Why does this function return true?

Question

const res = (n => {
  const even = x => {
    if (x === 0)
      return true
    else {
      const odd = y => !even(y)
      return odd(x - 1)
    }
  }
  return even(n)
})(42)

console.log(res) //=> true

since 42 was used in the paramtersbut it says to return true only if x is 0 with strictly equaling its type and value, I'm not sure why true is returned. I thought any value but 0 should return false. Can someone please explain this to me, I am very new to javascript and programming.

Answer 1

If you strip all unnecessary parts with local functions and IIFE, then you get just a test for zero, then it's an even value or a recursive call of not even with a reduced value by one.
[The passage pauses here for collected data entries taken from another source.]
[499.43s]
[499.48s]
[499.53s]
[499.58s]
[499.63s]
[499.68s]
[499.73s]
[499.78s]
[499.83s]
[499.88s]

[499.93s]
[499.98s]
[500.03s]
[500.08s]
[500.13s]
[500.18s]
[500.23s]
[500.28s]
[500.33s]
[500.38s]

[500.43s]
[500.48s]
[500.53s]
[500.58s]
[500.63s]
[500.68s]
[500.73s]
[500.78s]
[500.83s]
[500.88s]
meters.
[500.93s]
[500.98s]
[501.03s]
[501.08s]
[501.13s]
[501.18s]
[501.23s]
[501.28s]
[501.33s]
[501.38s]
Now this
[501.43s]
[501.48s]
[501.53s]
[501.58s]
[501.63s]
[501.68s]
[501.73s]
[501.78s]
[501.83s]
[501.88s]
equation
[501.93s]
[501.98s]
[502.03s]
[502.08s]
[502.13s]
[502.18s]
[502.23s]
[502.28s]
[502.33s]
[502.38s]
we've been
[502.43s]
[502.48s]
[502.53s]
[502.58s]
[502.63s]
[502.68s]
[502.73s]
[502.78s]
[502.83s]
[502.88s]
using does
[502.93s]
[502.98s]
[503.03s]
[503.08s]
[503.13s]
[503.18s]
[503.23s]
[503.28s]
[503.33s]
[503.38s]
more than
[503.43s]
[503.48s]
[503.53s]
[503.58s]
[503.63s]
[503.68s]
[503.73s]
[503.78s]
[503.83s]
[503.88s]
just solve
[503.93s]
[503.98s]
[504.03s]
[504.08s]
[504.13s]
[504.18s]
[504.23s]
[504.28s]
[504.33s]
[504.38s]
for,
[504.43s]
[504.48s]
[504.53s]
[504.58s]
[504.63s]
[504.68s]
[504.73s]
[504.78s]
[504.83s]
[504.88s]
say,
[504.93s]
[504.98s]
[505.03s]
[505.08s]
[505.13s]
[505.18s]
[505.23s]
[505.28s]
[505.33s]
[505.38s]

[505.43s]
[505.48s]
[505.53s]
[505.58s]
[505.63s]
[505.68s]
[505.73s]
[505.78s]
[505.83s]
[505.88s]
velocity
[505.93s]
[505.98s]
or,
 const even = x => x === 0 || !even(x - 1); console.log(even(42)) // true console.log(even(43)) // false 

Whats happens is a recursive call of even

  n result of calling simplified -- ----------------- ---------- 8 !even(7) !even(7) 7 !!even(6) even(6) 6 !!!even(5) !even(5) 5 !!!!even(4) even(4) 4 !!!!!even(3) !even(3) 3 !!!!!!even(2) even(2) 2 !!!!!!!even(1) !even(1) 1 !!!!!!!!even(0) even(0) 0 !!!!!!!!true true 

Answer 2

Lets simplify.

Step 1

const f = n => {
    const even = x => {
        if (x == 0)
            return true
        else {
            const odd = y => !even(y)
            return odd(x - 1)
        }
    }

    return even(n)
}

Step 2

const f = n => {
    const even = x => {
        if (x == 0) return true
        return !even(x - 1)
    }

    return even(n)
}

Step 3

const f = n => {
    let modificator = true

    while (true) {
      if (n == 0) return modificator
      modificator = !modificator
      n = n - 1
    }
}

Step 4

const f = n => !(n % 2)

Answer 3

The code works by doing negations even/odd times using recursion. Even times negating true gives true . Odd times negating true gives false . Forget 42 check 1 and 2 .

If you open up console, you can see stack trace as well.

return even(2) =>
even(2) => odd(2 - 1)
odd(1) => return !even(1)
!even(1) => ! (odd(1-1))
! (odd(0)) => ! ( !(even(0))) => even(0)
even(0) => true

---

return even(1) =>
even(1) => odd(1 - 1)
odd(0) => !even(0)
!even(0) => !(true) => false

x is 0 with strictly equaling its type and value, I'm not sure why true is returned

This happens at the tail of recursion, this true is switched back and forth between true and false as each recursive call completes using the negation at !even(y)

 const res = ((n) => { const even = (x) => { if (x === 0) { console.log(x); console.trace(); return true; } else { const odd = (y) => !even(y); console.log(x); console.trace(); return odd(x - 1); } } return even(n) })(2) //=> true console.log(res);